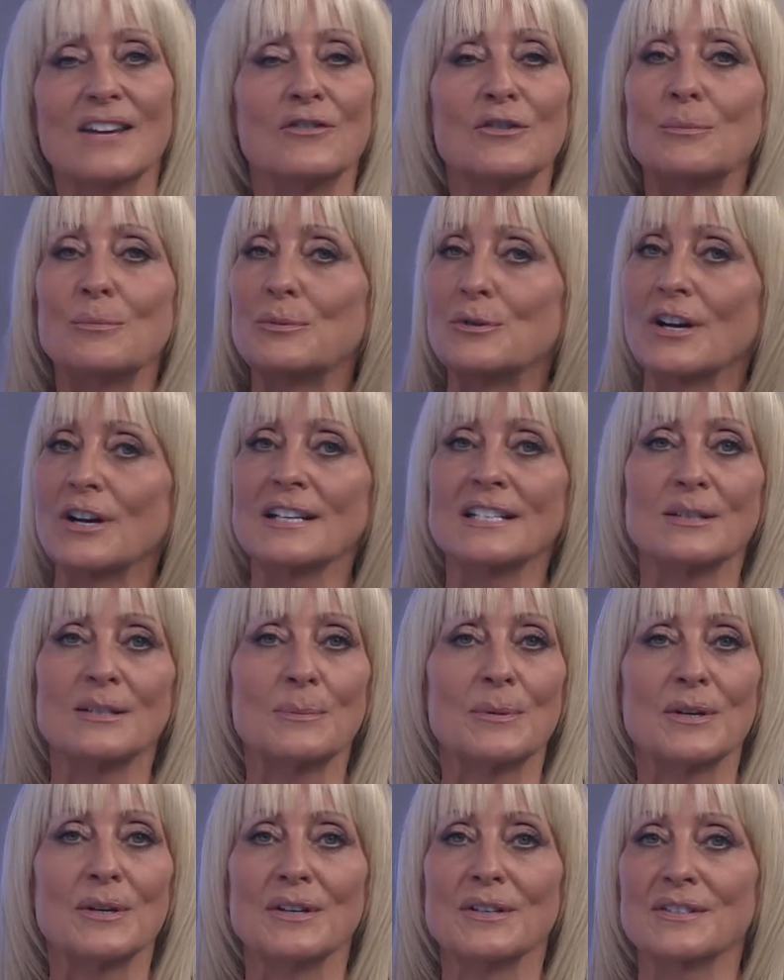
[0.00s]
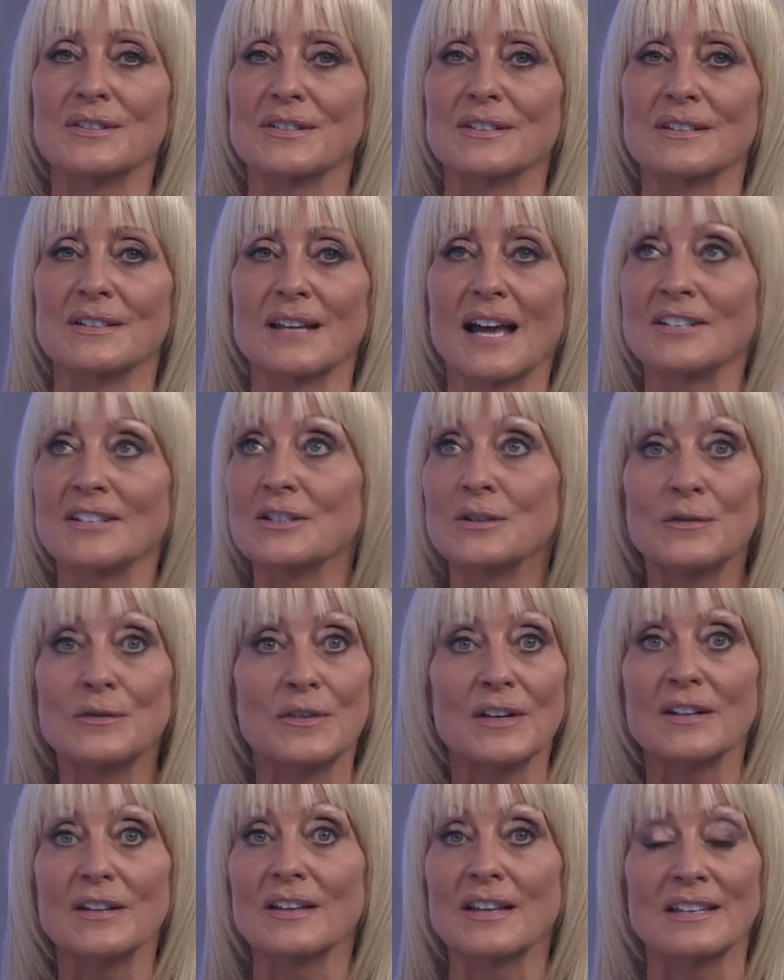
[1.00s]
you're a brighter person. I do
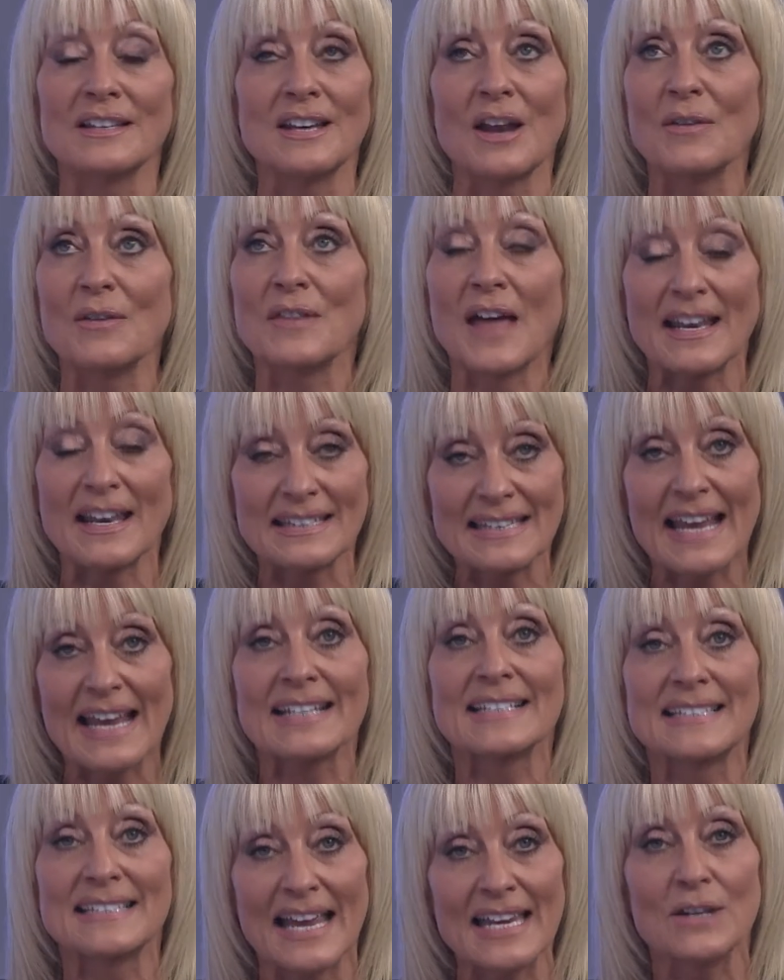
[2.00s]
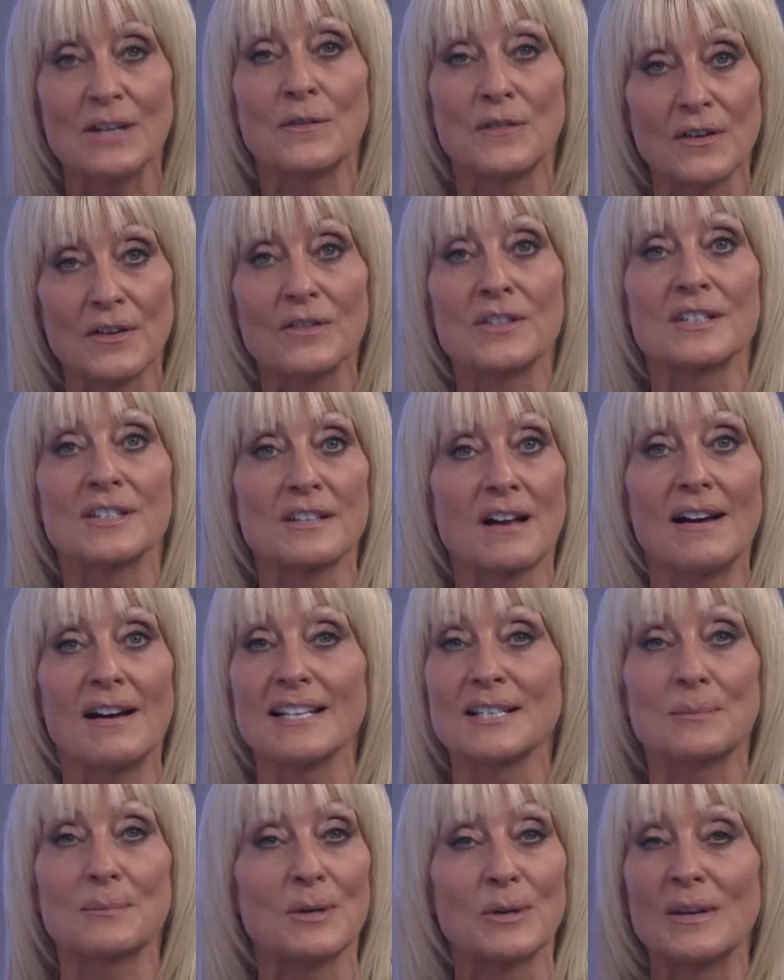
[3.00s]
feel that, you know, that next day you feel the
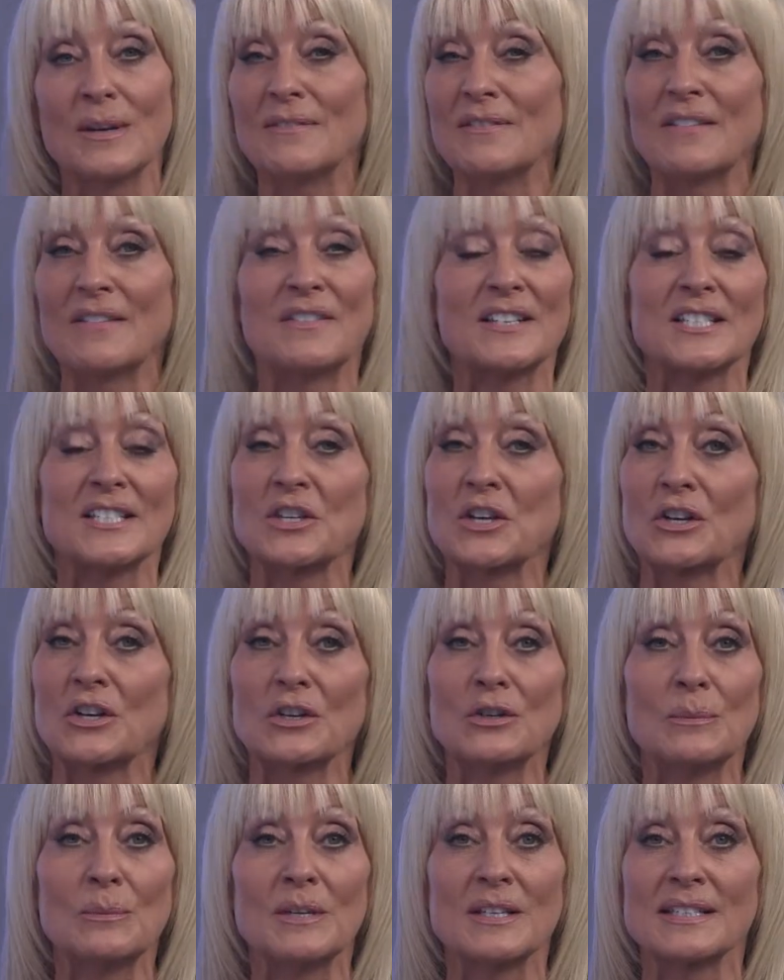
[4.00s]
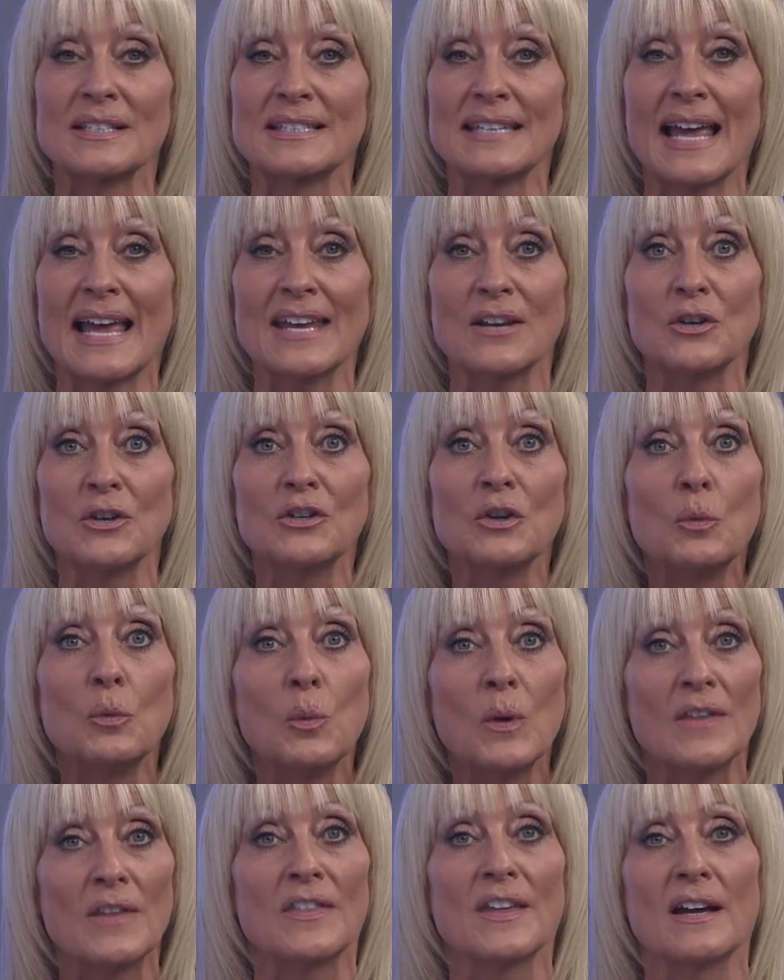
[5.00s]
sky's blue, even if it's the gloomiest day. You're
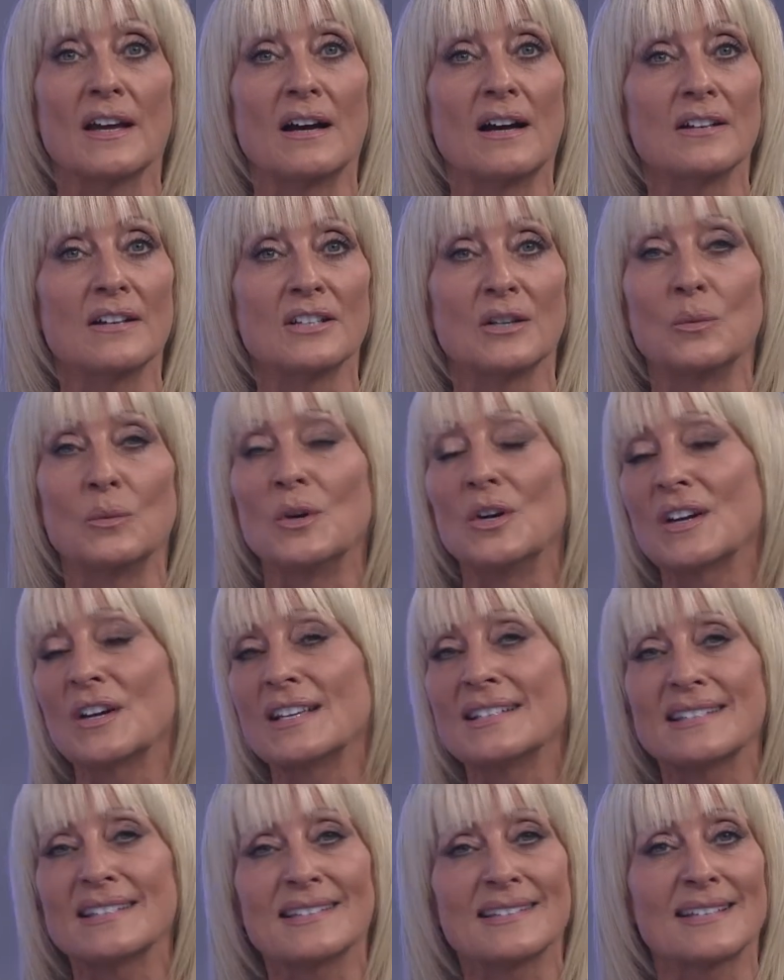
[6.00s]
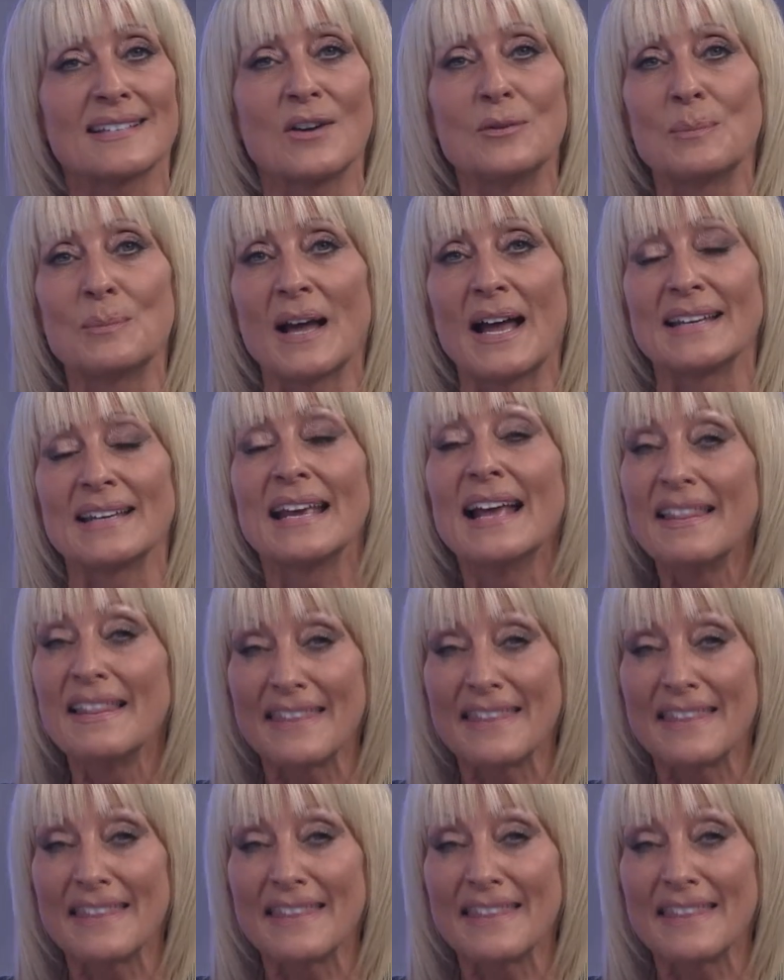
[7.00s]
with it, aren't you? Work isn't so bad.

...

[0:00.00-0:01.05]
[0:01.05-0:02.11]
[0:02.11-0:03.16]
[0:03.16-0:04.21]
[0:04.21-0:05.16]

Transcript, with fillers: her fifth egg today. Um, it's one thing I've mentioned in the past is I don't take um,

* * *

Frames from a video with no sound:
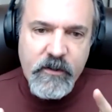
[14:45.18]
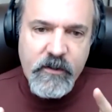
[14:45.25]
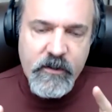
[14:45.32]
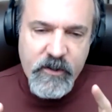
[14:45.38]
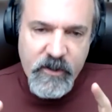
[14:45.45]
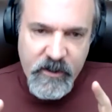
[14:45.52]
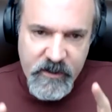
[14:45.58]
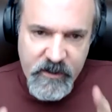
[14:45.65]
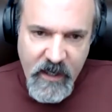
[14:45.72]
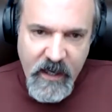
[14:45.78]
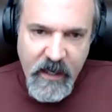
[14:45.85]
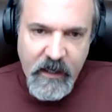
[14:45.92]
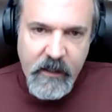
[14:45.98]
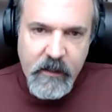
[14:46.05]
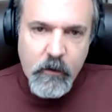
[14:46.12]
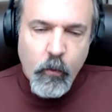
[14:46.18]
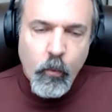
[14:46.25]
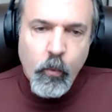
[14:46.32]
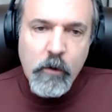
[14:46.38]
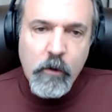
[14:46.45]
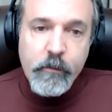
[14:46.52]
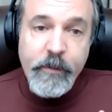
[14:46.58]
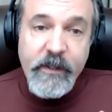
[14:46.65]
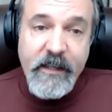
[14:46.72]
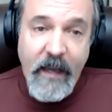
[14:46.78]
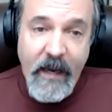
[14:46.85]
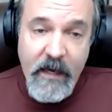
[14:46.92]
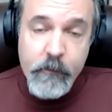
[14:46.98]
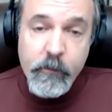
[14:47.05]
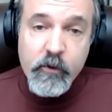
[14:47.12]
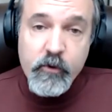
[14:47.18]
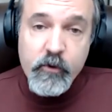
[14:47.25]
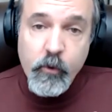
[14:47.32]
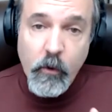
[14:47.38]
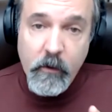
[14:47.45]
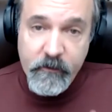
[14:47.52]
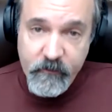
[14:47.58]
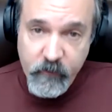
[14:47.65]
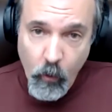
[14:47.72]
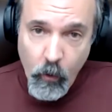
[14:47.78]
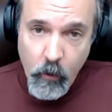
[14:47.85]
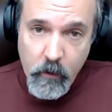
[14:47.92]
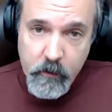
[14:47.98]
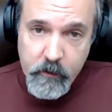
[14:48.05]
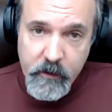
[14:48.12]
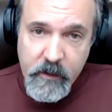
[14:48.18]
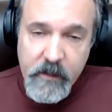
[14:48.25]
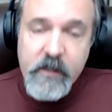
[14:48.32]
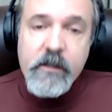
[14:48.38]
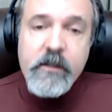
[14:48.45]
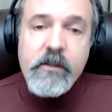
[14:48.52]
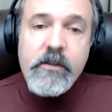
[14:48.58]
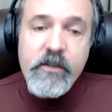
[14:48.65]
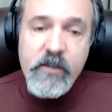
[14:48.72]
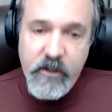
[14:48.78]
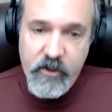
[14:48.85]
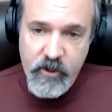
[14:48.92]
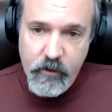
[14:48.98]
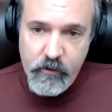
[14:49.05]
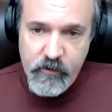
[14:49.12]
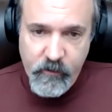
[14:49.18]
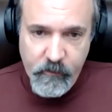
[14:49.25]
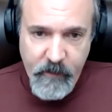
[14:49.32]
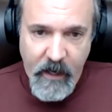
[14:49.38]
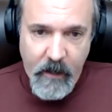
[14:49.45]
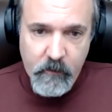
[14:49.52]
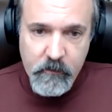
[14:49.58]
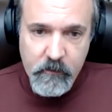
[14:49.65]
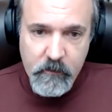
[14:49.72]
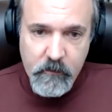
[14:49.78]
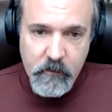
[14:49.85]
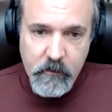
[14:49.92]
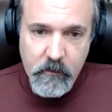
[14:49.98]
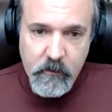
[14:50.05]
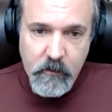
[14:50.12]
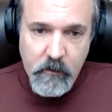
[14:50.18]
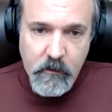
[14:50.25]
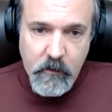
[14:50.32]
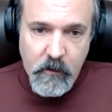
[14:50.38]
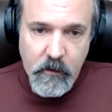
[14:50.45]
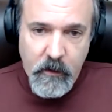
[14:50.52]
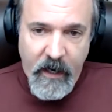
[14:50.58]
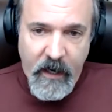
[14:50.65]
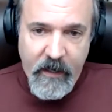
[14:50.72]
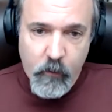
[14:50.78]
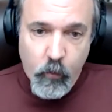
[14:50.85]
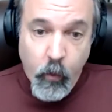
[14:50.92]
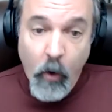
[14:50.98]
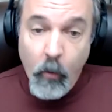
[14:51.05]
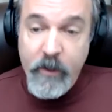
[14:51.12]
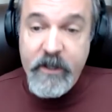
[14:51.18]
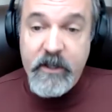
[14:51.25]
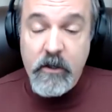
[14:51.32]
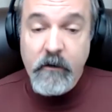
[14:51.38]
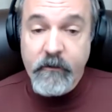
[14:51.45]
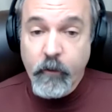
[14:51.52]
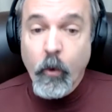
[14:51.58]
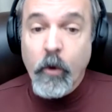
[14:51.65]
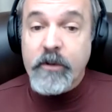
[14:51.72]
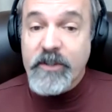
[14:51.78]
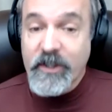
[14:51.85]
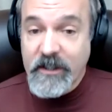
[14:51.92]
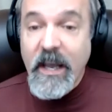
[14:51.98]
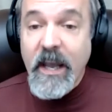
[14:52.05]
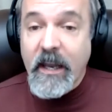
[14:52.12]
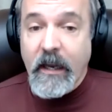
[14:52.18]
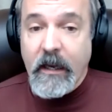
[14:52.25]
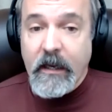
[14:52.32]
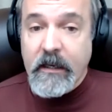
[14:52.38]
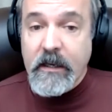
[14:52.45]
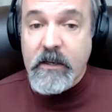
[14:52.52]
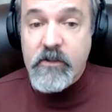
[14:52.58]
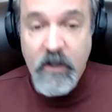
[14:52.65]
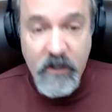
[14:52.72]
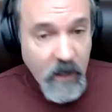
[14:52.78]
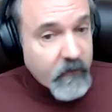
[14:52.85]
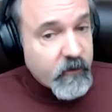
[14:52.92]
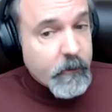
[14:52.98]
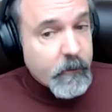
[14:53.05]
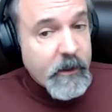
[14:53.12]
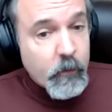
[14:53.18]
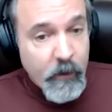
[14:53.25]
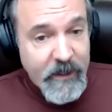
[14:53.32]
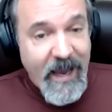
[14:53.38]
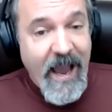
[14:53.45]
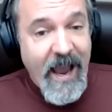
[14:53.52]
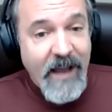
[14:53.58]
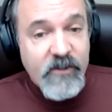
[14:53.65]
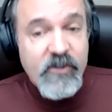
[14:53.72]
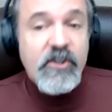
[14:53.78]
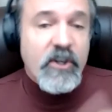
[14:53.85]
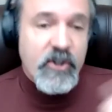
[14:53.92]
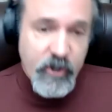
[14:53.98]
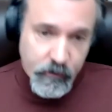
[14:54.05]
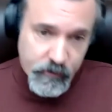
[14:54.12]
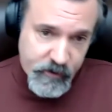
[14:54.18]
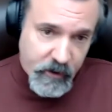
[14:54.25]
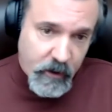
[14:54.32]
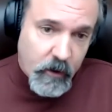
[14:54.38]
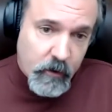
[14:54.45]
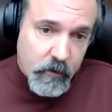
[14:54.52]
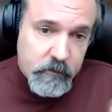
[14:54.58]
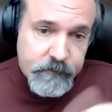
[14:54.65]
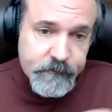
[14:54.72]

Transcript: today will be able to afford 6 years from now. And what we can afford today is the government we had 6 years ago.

What is being asked: Reply with only the number of lines in the entries that contain the word "Transcript".

Answer to this problem: 2